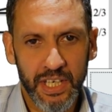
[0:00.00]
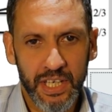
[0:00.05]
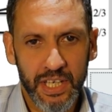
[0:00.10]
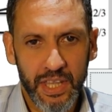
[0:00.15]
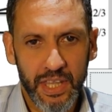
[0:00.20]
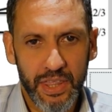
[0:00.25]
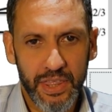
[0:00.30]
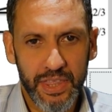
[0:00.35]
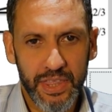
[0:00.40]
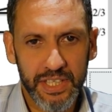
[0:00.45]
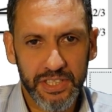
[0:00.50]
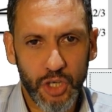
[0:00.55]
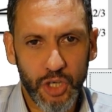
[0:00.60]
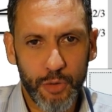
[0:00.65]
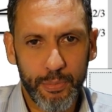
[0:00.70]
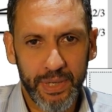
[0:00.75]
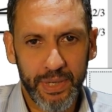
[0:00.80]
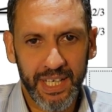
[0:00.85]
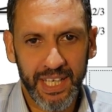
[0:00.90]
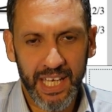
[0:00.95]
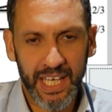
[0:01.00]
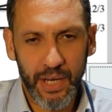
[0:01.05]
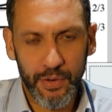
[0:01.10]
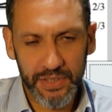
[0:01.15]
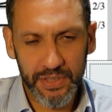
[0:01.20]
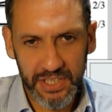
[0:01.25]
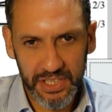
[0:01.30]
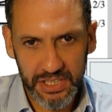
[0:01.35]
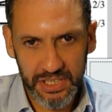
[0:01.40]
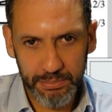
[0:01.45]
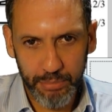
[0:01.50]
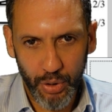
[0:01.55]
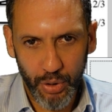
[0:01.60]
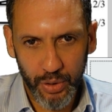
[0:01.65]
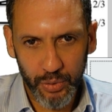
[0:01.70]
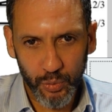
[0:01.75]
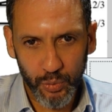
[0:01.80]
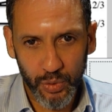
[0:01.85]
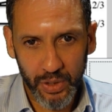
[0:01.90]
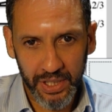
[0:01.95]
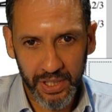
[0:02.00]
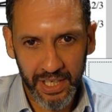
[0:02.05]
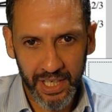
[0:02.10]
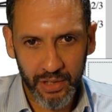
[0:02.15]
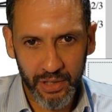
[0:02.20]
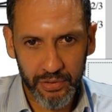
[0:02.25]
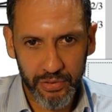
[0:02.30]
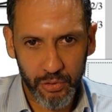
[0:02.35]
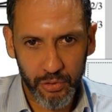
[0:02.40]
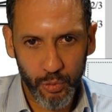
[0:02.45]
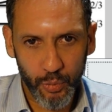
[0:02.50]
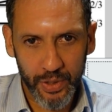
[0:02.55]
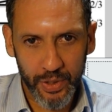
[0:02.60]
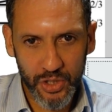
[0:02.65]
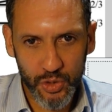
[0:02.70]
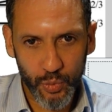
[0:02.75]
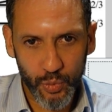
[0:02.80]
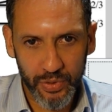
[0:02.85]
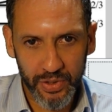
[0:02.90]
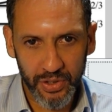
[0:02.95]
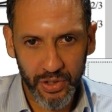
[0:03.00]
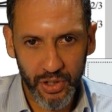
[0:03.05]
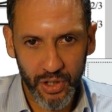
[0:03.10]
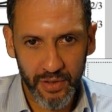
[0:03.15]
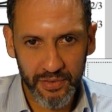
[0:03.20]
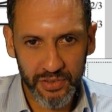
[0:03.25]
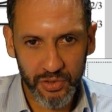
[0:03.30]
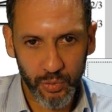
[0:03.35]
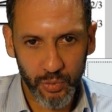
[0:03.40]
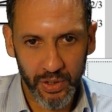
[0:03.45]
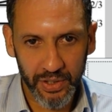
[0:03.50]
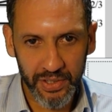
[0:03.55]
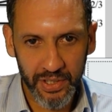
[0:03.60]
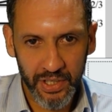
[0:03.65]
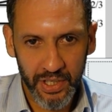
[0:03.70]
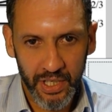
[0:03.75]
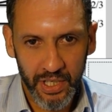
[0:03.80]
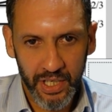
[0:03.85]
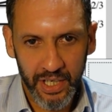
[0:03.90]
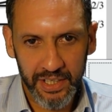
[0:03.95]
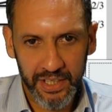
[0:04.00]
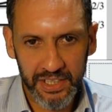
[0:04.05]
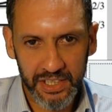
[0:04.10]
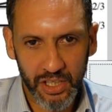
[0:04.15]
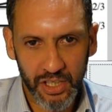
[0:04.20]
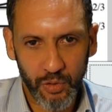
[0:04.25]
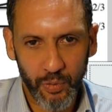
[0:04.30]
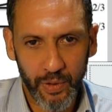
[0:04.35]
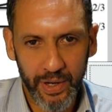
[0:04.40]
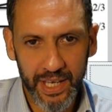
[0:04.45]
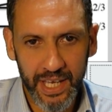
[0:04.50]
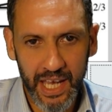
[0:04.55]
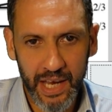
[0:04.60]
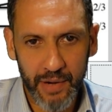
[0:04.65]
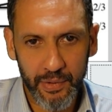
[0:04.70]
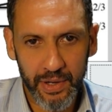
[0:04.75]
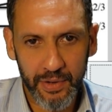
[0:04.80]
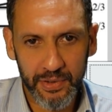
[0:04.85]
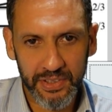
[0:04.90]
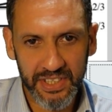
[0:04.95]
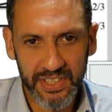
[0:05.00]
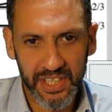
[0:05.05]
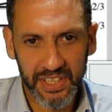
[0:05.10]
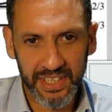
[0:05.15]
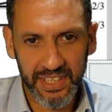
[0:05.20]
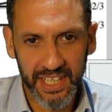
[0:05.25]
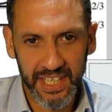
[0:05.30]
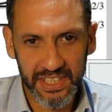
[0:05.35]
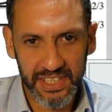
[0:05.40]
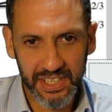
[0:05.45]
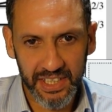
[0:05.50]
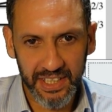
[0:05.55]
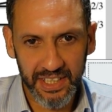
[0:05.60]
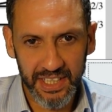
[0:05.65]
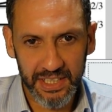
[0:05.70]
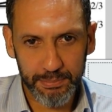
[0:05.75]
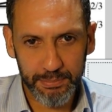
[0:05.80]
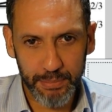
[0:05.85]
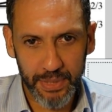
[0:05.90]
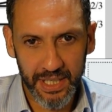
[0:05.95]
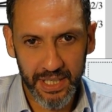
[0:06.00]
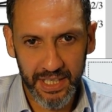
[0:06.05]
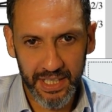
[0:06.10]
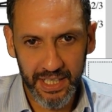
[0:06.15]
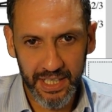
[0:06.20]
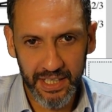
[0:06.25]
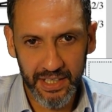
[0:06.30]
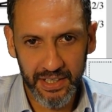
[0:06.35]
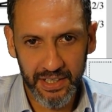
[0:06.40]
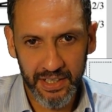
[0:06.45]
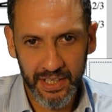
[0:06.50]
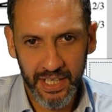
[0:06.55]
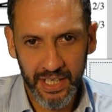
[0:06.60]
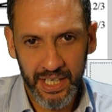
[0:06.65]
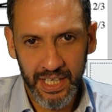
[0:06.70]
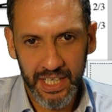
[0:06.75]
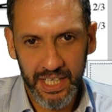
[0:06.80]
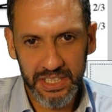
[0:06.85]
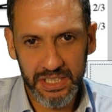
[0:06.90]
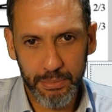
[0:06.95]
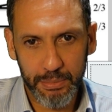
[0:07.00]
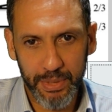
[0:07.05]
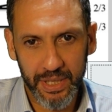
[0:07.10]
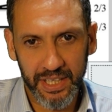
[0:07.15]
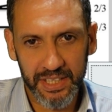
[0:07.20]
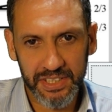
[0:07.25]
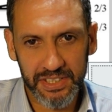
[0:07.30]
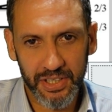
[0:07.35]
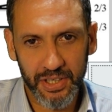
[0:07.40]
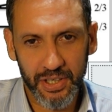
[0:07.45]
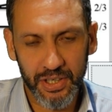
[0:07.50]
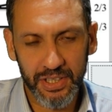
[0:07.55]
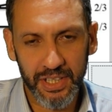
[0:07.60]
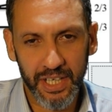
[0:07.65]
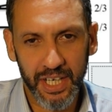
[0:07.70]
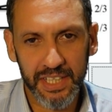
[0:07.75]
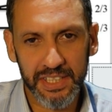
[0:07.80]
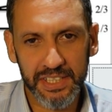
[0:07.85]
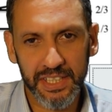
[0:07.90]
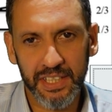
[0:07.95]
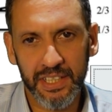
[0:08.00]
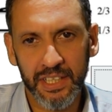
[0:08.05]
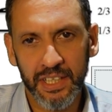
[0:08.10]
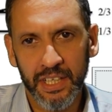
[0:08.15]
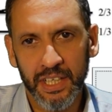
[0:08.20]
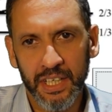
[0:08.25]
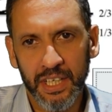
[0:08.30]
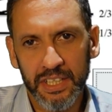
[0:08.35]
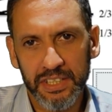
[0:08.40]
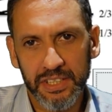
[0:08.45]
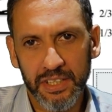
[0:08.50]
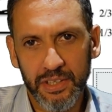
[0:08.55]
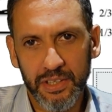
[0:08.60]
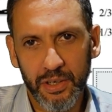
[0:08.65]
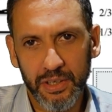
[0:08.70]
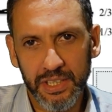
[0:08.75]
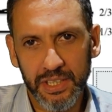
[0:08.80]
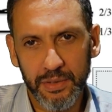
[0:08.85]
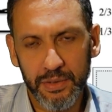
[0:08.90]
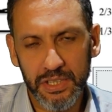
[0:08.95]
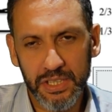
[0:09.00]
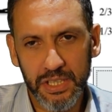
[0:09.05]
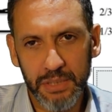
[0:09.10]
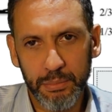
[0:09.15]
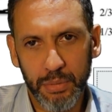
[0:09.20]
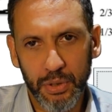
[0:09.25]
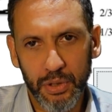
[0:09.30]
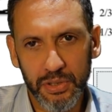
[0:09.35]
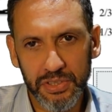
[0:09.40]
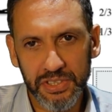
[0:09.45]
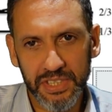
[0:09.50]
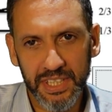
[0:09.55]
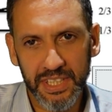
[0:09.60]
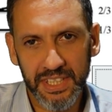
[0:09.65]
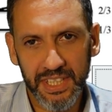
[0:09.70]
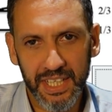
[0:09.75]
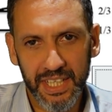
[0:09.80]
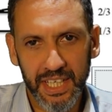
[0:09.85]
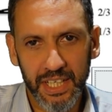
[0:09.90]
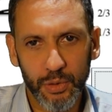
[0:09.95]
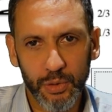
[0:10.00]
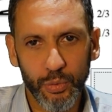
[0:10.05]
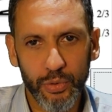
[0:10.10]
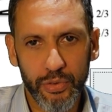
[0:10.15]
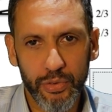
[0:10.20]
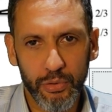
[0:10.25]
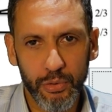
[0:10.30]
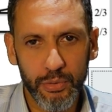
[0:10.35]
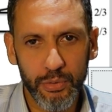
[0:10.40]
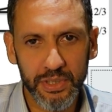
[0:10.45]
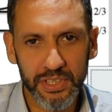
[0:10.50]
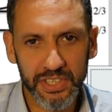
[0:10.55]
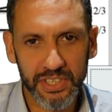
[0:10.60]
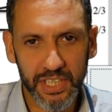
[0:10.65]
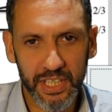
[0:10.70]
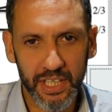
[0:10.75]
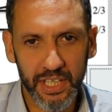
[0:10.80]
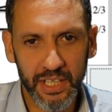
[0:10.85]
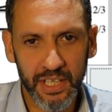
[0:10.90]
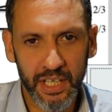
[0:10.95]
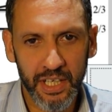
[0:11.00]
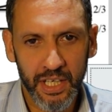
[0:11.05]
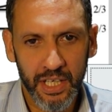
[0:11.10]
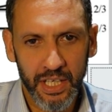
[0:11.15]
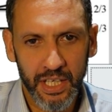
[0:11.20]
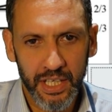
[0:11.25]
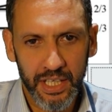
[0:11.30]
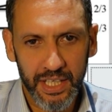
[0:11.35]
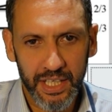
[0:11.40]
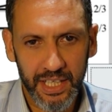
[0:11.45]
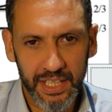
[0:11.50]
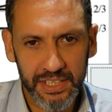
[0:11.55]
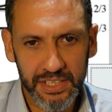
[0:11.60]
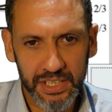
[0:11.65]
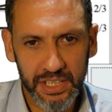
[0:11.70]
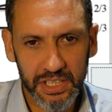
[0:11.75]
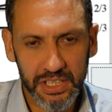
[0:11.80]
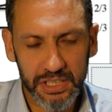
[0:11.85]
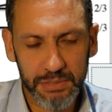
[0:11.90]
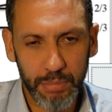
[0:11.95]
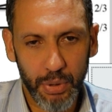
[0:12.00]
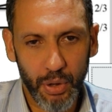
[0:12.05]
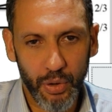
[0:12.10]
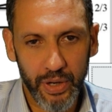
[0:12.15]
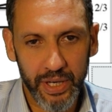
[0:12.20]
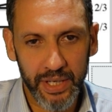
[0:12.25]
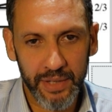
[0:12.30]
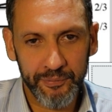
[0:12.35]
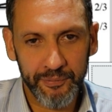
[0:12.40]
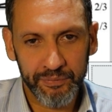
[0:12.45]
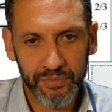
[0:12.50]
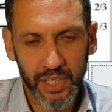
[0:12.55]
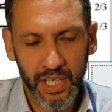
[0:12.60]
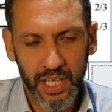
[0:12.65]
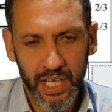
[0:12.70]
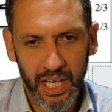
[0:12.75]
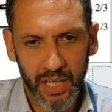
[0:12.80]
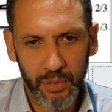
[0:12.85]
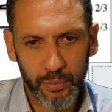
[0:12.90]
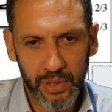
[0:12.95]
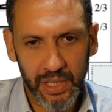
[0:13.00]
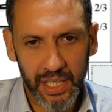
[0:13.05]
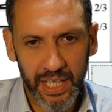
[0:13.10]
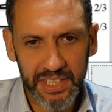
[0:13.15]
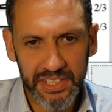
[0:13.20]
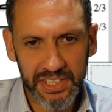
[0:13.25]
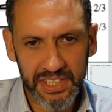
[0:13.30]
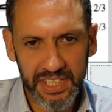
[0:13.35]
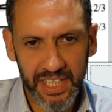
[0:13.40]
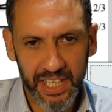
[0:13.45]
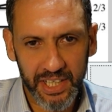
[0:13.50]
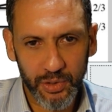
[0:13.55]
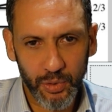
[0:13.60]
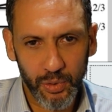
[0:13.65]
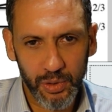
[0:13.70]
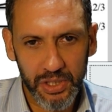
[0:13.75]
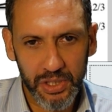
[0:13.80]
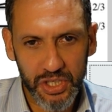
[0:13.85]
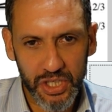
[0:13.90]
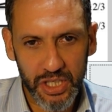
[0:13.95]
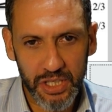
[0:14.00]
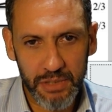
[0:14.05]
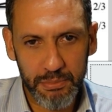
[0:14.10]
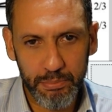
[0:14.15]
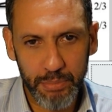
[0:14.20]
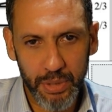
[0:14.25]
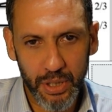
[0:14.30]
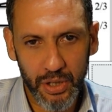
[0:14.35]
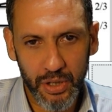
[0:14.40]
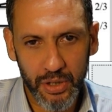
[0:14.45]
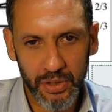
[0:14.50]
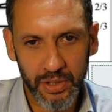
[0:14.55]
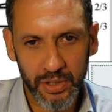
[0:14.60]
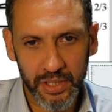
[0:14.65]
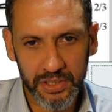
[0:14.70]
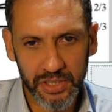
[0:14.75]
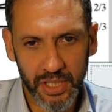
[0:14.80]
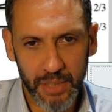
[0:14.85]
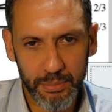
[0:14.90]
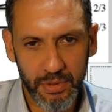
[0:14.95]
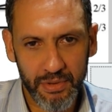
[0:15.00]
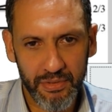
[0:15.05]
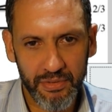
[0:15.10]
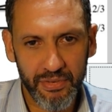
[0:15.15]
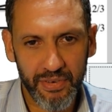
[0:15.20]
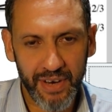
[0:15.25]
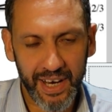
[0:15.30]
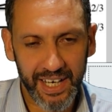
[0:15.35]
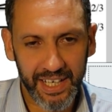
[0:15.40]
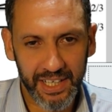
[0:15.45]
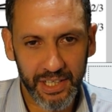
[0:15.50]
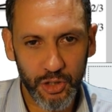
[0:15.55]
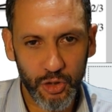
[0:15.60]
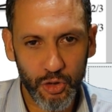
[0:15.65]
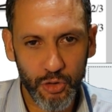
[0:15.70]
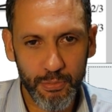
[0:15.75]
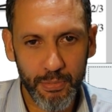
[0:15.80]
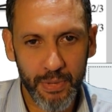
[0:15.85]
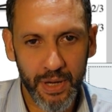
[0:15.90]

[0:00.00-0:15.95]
This opening here is the spinal canal through which all the nerves run, and this grey area is the disc, and this bit here is the bit that's herniated. So the idea is you pass this needle through the skin into the spine, and with laser technology you burn a type of vacuum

============================================================

Exercise instructions: Where a picture appears in the listing above, skip it and set down all the rest exactly.

Exercise solution:
[0:00.00]
[0:00.05]
[0:00.10]
[0:00.15]
[0:00.20]
[0:00.25]
[0:00.30]
[0:00.35]
[0:00.40]
[0:00.45]
[0:00.50]
[0:00.55]
[0:00.60]
[0:00.65]
[0:00.70]
[0:00.75]
[0:00.80]
[0:00.85]
[0:00.90]
[0:00.95]
[0:01.00]
[0:01.05]
[0:01.10]
[0:01.15]
[0:01.20]
[0:01.25]
[0:01.30]
[0:01.35]
[0:01.40]
[0:01.45]
[0:01.50]
[0:01.55]
[0:01.60]
[0:01.65]
[0:01.70]
[0:01.75]
[0:01.80]
[0:01.85]
[0:01.90]
[0:01.95]
[0:02.00]
[0:02.05]
[0:02.10]
[0:02.15]
[0:02.20]
[0:02.25]
[0:02.30]
[0:02.35]
[0:02.40]
[0:02.45]
[0:02.50]
[0:02.55]
[0:02.60]
[0:02.65]
[0:02.70]
[0:02.75]
[0:02.80]
[0:02.85]
[0:02.90]
[0:02.95]
[0:03.00]
[0:03.05]
[0:03.10]
[0:03.15]
[0:03.20]
[0:03.25]
[0:03.30]
[0:03.35]
[0:03.40]
[0:03.45]
[0:03.50]
[0:03.55]
[0:03.60]
[0:03.65]
[0:03.70]
[0:03.75]
[0:03.80]
[0:03.85]
[0:03.90]
[0:03.95]
[0:04.00]
[0:04.05]
[0:04.10]
[0:04.15]
[0:04.20]
[0:04.25]
[0:04.30]
[0:04.35]
[0:04.40]
[0:04.45]
[0:04.50]
[0:04.55]
[0:04.60]
[0:04.65]
[0:04.70]
[0:04.75]
[0:04.80]
[0:04.85]
[0:04.90]
[0:04.95]
[0:05.00]
[0:05.05]
[0:05.10]
[0:05.15]
[0:05.20]
[0:05.25]
[0:05.30]
[0:05.35]
[0:05.40]
[0:05.45]
[0:05.50]
[0:05.55]
[0:05.60]
[0:05.65]
[0:05.70]
[0:05.75]
[0:05.80]
[0:05.85]
[0:05.90]
[0:05.95]
[0:06.00]
[0:06.05]
[0:06.10]
[0:06.15]
[0:06.20]
[0:06.25]
[0:06.30]
[0:06.35]
[0:06.40]
[0:06.45]
[0:06.50]
[0:06.55]
[0:06.60]
[0:06.65]
[0:06.70]
[0:06.75]
[0:06.80]
[0:06.85]
[0:06.90]
[0:06.95]
[0:07.00]
[0:07.05]
[0:07.10]
[0:07.15]
[0:07.20]
[0:07.25]
[0:07.30]
[0:07.35]
[0:07.40]
[0:07.45]
[0:07.50]
[0:07.55]
[0:07.60]
[0:07.65]
[0:07.70]
[0:07.75]
[0:07.80]
[0:07.85]
[0:07.90]
[0:07.95]
[0:08.00]
[0:08.05]
[0:08.10]
[0:08.15]
[0:08.20]
[0:08.25]
[0:08.30]
[0:08.35]
[0:08.40]
[0:08.45]
[0:08.50]
[0:08.55]
[0:08.60]
[0:08.65]
[0:08.70]
[0:08.75]
[0:08.80]
[0:08.85]
[0:08.90]
[0:08.95]
[0:09.00]
[0:09.05]
[0:09.10]
[0:09.15]
[0:09.20]
[0:09.25]
[0:09.30]
[0:09.35]
[0:09.40]
[0:09.45]
[0:09.50]
[0:09.55]
[0:09.60]
[0:09.65]
[0:09.70]
[0:09.75]
[0:09.80]
[0:09.85]
[0:09.90]
[0:09.95]
[0:10.00]
[0:10.05]
[0:10.10]
[0:10.15]
[0:10.20]
[0:10.25]
[0:10.30]
[0:10.35]
[0:10.40]
[0:10.45]
[0:10.50]
[0:10.55]
[0:10.60]
[0:10.65]
[0:10.70]
[0:10.75]
[0:10.80]
[0:10.85]
[0:10.90]
[0:10.95]
[0:11.00]
[0:11.05]
[0:11.10]
[0:11.15]
[0:11.20]
[0:11.25]
[0:11.30]
[0:11.35]
[0:11.40]
[0:11.45]
[0:11.50]
[0:11.55]
[0:11.60]
[0:11.65]
[0:11.70]
[0:11.75]
[0:11.80]
[0:11.85]
[0:11.90]
[0:11.95]
[0:12.00]
[0:12.05]
[0:12.10]
[0:12.15]
[0:12.20]
[0:12.25]
[0:12.30]
[0:12.35]
[0:12.40]
[0:12.45]
[0:12.50]
[0:12.55]
[0:12.60]
[0:12.65]
[0:12.70]
[0:12.75]
[0:12.80]
[0:12.85]
[0:12.90]
[0:12.95]
[0:13.00]
[0:13.05]
[0:13.10]
[0:13.15]
[0:13.20]
[0:13.25]
[0:13.30]
[0:13.35]
[0:13.40]
[0:13.45]
[0:13.50]
[0:13.55]
[0:13.60]
[0:13.65]
[0:13.70]
[0:13.75]
[0:13.80]
[0:13.85]
[0:13.90]
[0:13.95]
[0:14.00]
[0:14.05]
[0:14.10]
[0:14.15]
[0:14.20]
[0:14.25]
[0:14.30]
[0:14.35]
[0:14.40]
[0:14.45]
[0:14.50]
[0:14.55]
[0:14.60]
[0:14.65]
[0:14.70]
[0:14.75]
[0:14.80]
[0:14.85]
[0:14.90]
[0:14.95]
[0:15.00]
[0:15.05]
[0:15.10]
[0:15.15]
[0:15.20]
[0:15.25]
[0:15.30]
[0:15.35]
[0:15.40]
[0:15.45]
[0:15.50]
[0:15.55]
[0:15.60]
[0:15.65]
[0:15.70]
[0:15.75]
[0:15.80]
[0:15.85]
[0:15.90]

[0:00.00-0:15.95]
This opening here is the spinal canal through which all the nerves run, and this grey area is the disc, and this bit here is the bit that's herniated. So the idea is you pass this needle through the skin into the spine, and with laser technology you burn a type of vacuum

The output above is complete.